В и к т о р. Какая ни есть, она моя. Но, оказывается, неважно, как работаешь, важно, какие у тебя отношения с начальством. У кого хорошие, тому — выгодная работа, а нам — самую трудную. В школе нам говорили: приходите на завод, вас тут ждут. Никто никого не ждет. Да и Самсонову не нужны молодые. Им нужны асы, которые дают план. И за это им — почет, премии, награды. А мы ведь еще не все умеем и тянем участок назад. Чего с нами возиться? Может, это и справедливо с их точки зрения. Простите, но это мое твердое решение. Я ухожу.
П е т р о в. А куда? Если не секрет.
В и к т о р. На нефтехимический. Там уже много наших.
П е т р о в. Счастливо. Но мы будем рады, если вы передумаете и вернетесь.
В и к т о р. Я не вернусь. (Уходит.)
Л ю д м и л а И в а н о в н а. Надо было его еще поагитировать.
П е т р о в. Этого мы упустили.
Л ю д м и л а И в а н о в н а. Да они сами не знают, чего хотят.
П е т р о в. Они, может быть, и не знают, но нам бы знать не помешало…
В конторке цеха.
С а м с о н о в (кричит в телефонную трубку). Да, требую, да, жалуюсь.(Кладет трубку.)
П е т р о в (входя). На что жалуетесь, Петр Самсонович?
С а м с о н о в. Я лично всем доволен.
П е т р о в. Плохо. Для нашего общества более важна здоровая критика, чем безудержный оптимизм.
С а м с о н о в. Это почему же?
П е т р о в. Если человек всем доволен, он сам не двигается вперед и не помогает двигаться обществу. У нас еще много работы, много недостатков, у нас нет причин быть довольными. Вы со мной не согласны?
С а м с о н о в. Еще не знаю.
П е т р о в. Петр Самсонович, я к вам, собственно, за советом.

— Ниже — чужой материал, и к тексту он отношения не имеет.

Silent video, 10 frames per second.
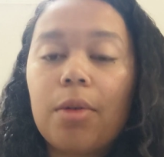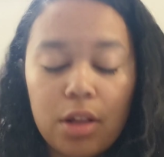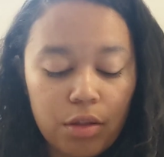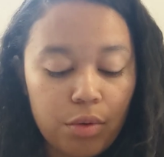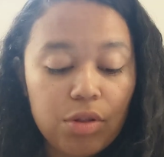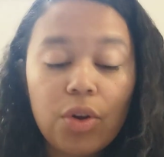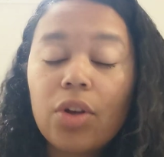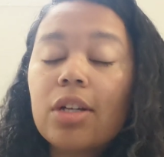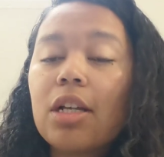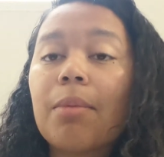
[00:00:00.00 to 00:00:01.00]
since we're
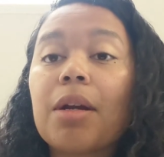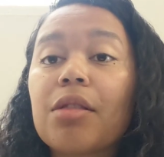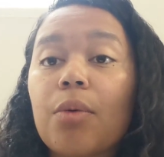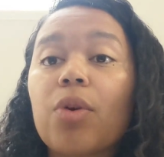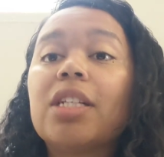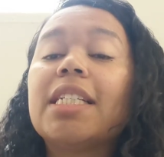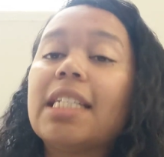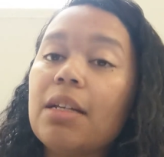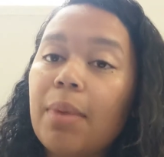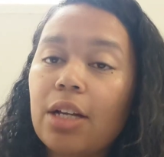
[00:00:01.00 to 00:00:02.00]
starting on D, I'm going to say we're in
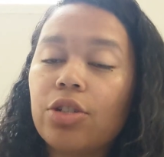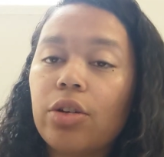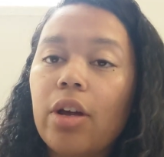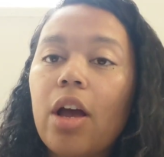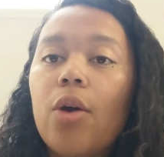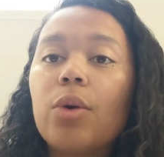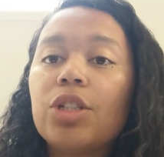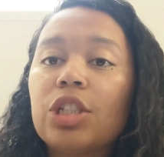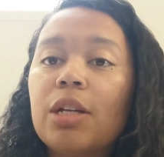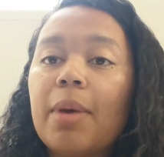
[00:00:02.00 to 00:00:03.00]
D major,
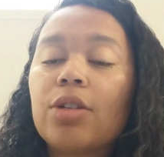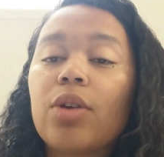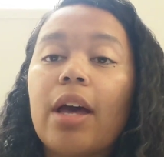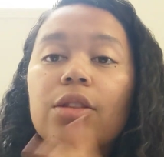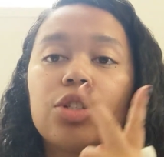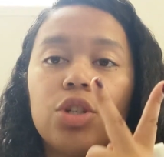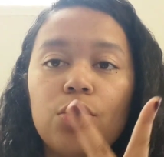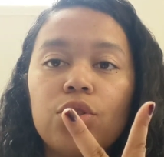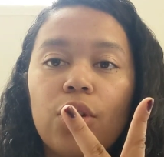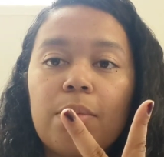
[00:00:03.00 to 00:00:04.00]
which D major has
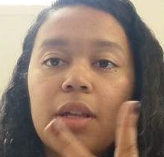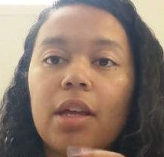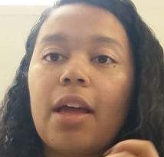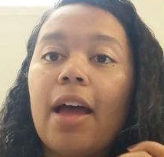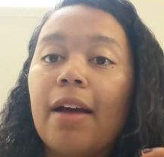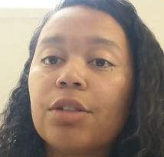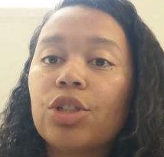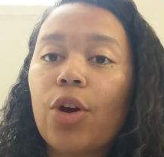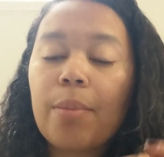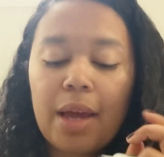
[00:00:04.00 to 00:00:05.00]
2 sharps in it, F
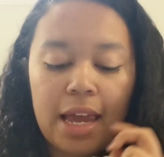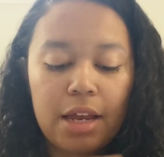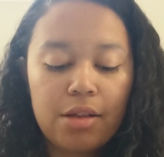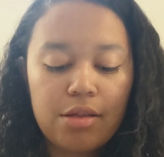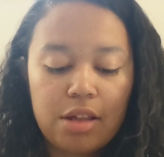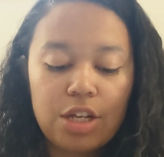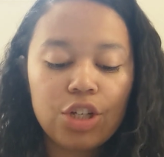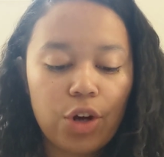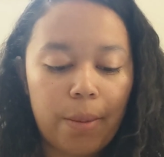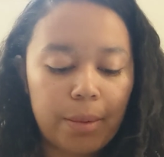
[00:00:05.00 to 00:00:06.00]
sharp and C
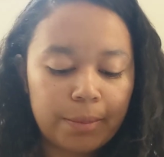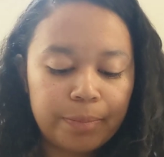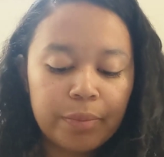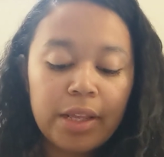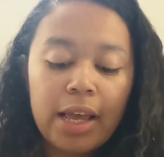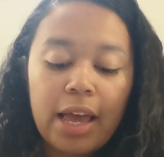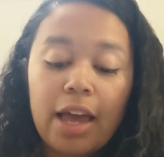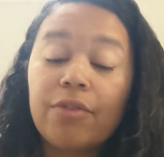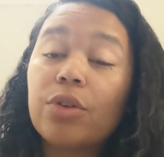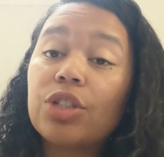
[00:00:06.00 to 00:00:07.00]
sharp.
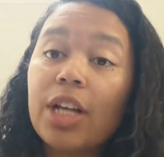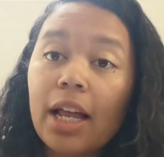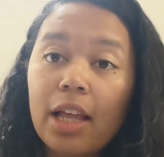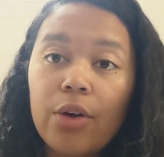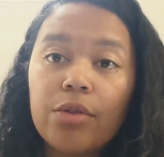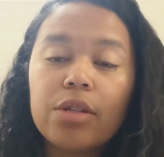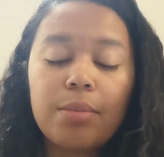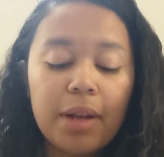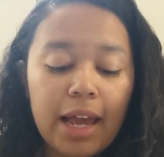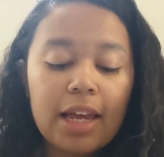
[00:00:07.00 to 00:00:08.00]
And for cellos,
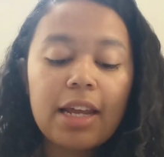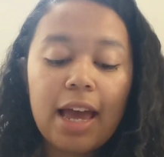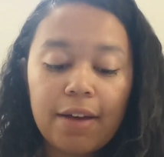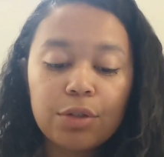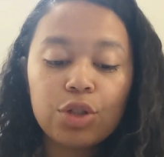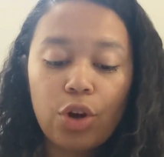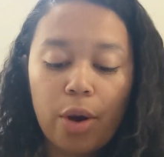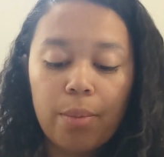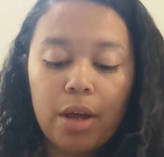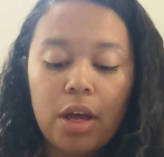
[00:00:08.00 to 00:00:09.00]
to play an F
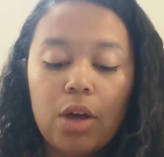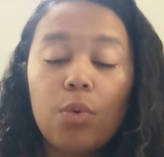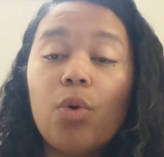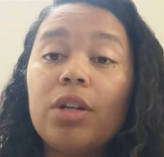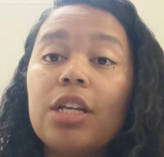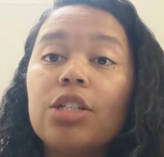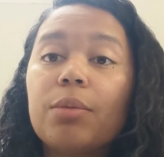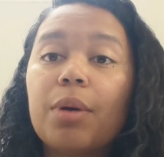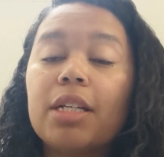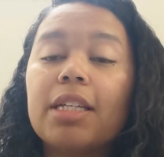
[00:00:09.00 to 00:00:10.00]
sharp, we'll need
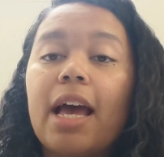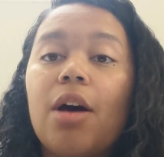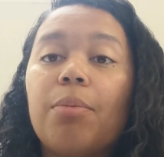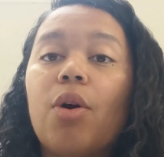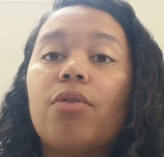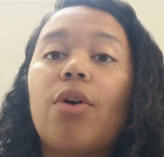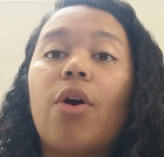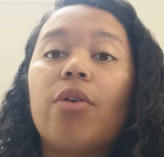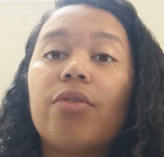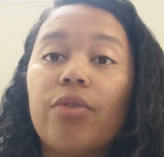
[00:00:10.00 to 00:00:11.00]
to put down both
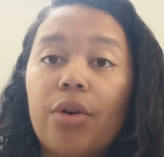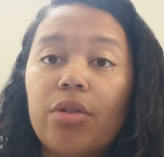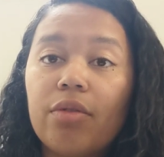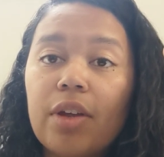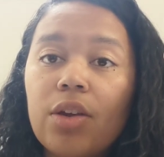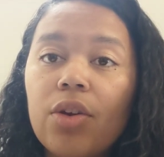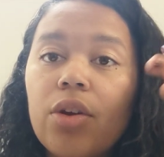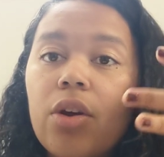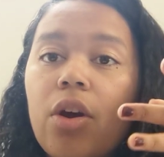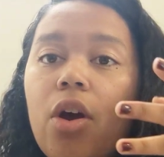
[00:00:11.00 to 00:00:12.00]
our first finger,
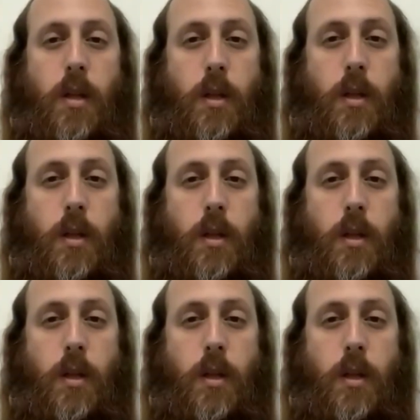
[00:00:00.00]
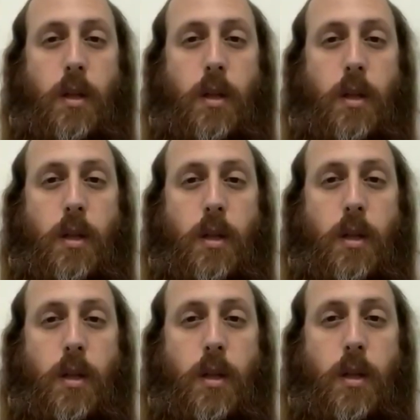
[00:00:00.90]

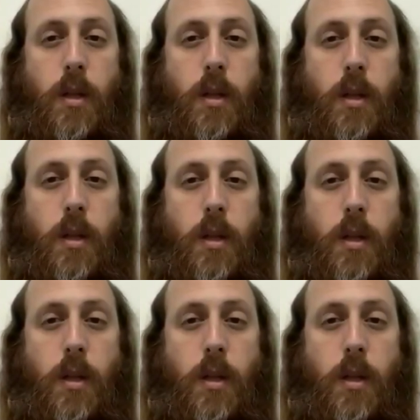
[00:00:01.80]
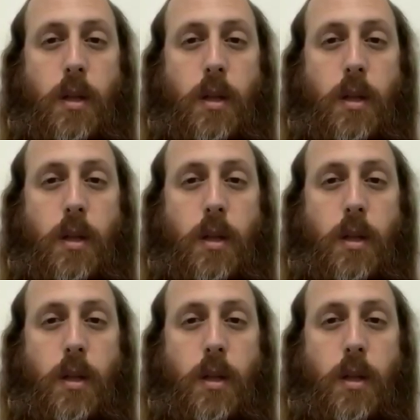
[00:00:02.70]

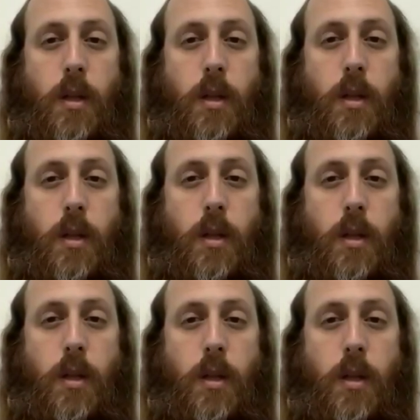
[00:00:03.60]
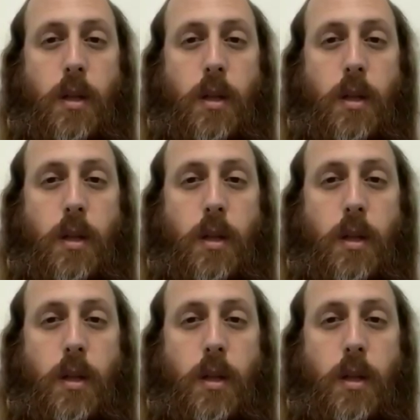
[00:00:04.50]

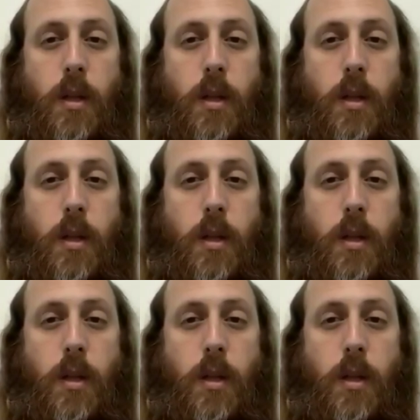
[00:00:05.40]
(no one is talking)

Сегодня подал заявление об увольнении Виктор Самохин. Мне в сводке надо указать причину, а я из его объяснений не все понял.
С а м с о н о в. А чего понимать? Трудностей испугался.
П е т р о в. А вы ему специально трудности устраивали?
С а м с о н о в. Почему — специально?
П е т р о в. Я просмотрел наряды. Зарабатывал он меньше всех. Работу ему давали какую потруднее.
С а м с о н о в. Конечно, я регулирую. У меня есть рабочие многодетные. Ветераны. Им надо дать заработать. На них и план держится. Надо — они и после работы останутся, чтобы завод выручить, а Самохина никаким рублем не заманишь лишние два часа поработать. Для него, видите ли, личное свободное время дороже денег. Никакого патриотизма, никакого уважения к традициям и нуждам завода.
Входит Ч е р н о в. Он в хорошо сшитом комбинезоне и в берете, из-под которого виднеются длинные волосы. Достает журнал, делает в нем какие-то пометки.